Cllr Malcolm HeyA Portsmouth councillor walked out of a council meeting because an imam was asked to deliver an opening prayer.

Conservative councillor Malcolm Hey left Tuesday night’s Portsmouth City Council chamber while Sheikh Fazle Abbas Datoo was speaking. The imam, from the Al Mahdi mosque in Wickham, had been invited by the city’s lord mayor Paula Riches. Mr Hey said it was not appropriate for a Muslim to deliver prayers at the start of a full council meeting.

Mr Hey, who sits on the Portsmouth Standing Advisory Council for Religious Education, rejoined the meeting straight after the prayer.

“In a letter, and without any consultation, the lord mayor invited, and will invite, other religions to take part and I was not happy with that,” he said. “I’m a Christian, not a Muslim, and I do not believe we are praying to the same god. I think we have a tradition of Christianity in this country, our legal system is based on that, and most of our official meetings have some Christian prayers or worship as part of that event. I do not think at this point in time it’s reasonable to change our history and have, say, some Muslim tradition brought into that environment.”

Yasin Rahim, of Muslim community group Wessex Jamaat, said: “It was our imam who Malcolm snubbed by walking out. I think this is a serious issue here. The imam was invited by the mayoress – it was an invitation to the table of brotherhood and here he walks out. It smacks of inauthenticity. He says he’s not Islamophobic but that is like saying I’m turning right and then he turns left.”

It is customary for the Liberal Democrat-controlled authority to start its full council meetings with a prayer from a local Christian leader, but the lord mayor was keen to involve other religious groups as well in an effort towards greater inclusion.

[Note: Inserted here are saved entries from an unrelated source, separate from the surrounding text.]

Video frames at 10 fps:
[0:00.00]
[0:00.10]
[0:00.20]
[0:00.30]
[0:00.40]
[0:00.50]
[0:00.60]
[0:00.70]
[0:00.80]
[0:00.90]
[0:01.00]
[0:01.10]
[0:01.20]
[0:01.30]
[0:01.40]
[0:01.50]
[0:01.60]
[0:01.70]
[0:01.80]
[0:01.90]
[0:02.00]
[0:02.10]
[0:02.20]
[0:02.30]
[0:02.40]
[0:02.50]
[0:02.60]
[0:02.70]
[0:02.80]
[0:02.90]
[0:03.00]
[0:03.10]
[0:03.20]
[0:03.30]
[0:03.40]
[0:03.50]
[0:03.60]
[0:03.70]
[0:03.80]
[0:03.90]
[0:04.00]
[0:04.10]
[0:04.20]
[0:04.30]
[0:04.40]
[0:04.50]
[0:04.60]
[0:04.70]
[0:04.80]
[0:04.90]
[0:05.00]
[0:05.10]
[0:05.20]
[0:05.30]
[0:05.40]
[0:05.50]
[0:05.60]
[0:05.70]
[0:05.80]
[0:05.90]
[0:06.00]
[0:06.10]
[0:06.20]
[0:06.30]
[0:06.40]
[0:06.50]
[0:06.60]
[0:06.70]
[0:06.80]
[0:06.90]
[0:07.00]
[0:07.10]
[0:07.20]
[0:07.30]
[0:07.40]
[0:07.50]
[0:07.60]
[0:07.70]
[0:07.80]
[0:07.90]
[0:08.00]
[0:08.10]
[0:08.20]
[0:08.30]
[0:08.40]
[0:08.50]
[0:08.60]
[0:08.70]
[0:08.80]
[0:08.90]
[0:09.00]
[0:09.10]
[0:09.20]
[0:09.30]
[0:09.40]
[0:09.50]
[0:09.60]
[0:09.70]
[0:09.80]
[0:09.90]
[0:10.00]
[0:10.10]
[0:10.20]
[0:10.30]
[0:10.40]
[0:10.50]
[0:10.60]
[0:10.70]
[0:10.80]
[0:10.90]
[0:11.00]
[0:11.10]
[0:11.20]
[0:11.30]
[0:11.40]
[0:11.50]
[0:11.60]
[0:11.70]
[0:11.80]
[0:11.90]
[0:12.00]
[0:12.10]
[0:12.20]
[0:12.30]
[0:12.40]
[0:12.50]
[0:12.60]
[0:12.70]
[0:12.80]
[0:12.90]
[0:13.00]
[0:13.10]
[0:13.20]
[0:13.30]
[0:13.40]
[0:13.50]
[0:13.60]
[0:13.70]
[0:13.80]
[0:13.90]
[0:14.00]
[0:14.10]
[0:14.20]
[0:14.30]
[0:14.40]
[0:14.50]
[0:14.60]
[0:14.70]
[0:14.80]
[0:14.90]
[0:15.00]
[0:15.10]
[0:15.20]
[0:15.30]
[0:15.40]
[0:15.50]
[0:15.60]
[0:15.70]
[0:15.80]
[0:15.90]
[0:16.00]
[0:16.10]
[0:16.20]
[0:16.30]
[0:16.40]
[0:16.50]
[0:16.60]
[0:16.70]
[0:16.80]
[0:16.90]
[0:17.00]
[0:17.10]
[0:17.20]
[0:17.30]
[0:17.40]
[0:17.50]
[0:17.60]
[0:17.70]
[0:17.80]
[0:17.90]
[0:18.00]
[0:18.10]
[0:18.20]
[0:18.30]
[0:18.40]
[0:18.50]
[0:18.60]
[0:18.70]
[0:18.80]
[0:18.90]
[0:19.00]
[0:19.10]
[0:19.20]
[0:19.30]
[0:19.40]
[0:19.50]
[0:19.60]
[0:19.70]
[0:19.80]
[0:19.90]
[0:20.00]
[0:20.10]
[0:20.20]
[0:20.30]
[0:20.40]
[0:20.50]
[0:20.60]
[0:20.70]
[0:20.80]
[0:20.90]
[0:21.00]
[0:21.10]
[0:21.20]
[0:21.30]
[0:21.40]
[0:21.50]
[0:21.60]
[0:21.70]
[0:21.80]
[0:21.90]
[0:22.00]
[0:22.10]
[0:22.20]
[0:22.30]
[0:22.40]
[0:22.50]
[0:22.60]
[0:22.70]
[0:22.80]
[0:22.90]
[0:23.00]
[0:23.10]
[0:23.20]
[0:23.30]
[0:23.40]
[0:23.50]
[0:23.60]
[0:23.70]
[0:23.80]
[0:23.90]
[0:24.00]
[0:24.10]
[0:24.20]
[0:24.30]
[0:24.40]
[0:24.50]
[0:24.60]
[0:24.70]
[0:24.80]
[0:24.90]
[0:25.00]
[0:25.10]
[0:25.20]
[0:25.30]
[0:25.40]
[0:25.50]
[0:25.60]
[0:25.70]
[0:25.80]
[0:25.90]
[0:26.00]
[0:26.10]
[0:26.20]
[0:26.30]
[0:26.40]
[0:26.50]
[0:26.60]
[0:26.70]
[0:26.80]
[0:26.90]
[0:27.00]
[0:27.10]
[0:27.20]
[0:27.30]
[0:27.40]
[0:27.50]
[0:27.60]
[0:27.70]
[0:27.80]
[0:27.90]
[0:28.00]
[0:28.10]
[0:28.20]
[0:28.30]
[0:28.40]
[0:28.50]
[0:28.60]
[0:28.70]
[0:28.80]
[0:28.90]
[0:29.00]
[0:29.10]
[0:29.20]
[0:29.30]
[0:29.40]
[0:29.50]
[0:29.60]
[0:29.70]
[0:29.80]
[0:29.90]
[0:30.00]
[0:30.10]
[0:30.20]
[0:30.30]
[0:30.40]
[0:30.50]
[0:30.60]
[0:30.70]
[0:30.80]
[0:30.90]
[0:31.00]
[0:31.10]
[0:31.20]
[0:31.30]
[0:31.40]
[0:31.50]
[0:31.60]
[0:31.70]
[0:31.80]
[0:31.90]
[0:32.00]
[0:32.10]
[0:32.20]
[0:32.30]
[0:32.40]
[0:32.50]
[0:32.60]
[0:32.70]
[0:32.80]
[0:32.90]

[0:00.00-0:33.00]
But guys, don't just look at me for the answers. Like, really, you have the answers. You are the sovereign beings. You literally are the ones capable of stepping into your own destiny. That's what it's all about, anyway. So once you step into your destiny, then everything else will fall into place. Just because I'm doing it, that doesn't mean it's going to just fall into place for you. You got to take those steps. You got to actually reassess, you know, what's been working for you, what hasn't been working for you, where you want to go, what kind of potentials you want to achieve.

Councillor Riches said she was “deeply disappointed” by Mr Hey’s actions and they had not yet spoken. “We are a multi-cultural, multi-faith city and in my particular ward I have the mosque and a Sikh temple. I thought it was appropriate that we had prayers for the whole of Portsmouth City Council represented from our community. I’m deeply disappointed that he felt he should leave the chamber.”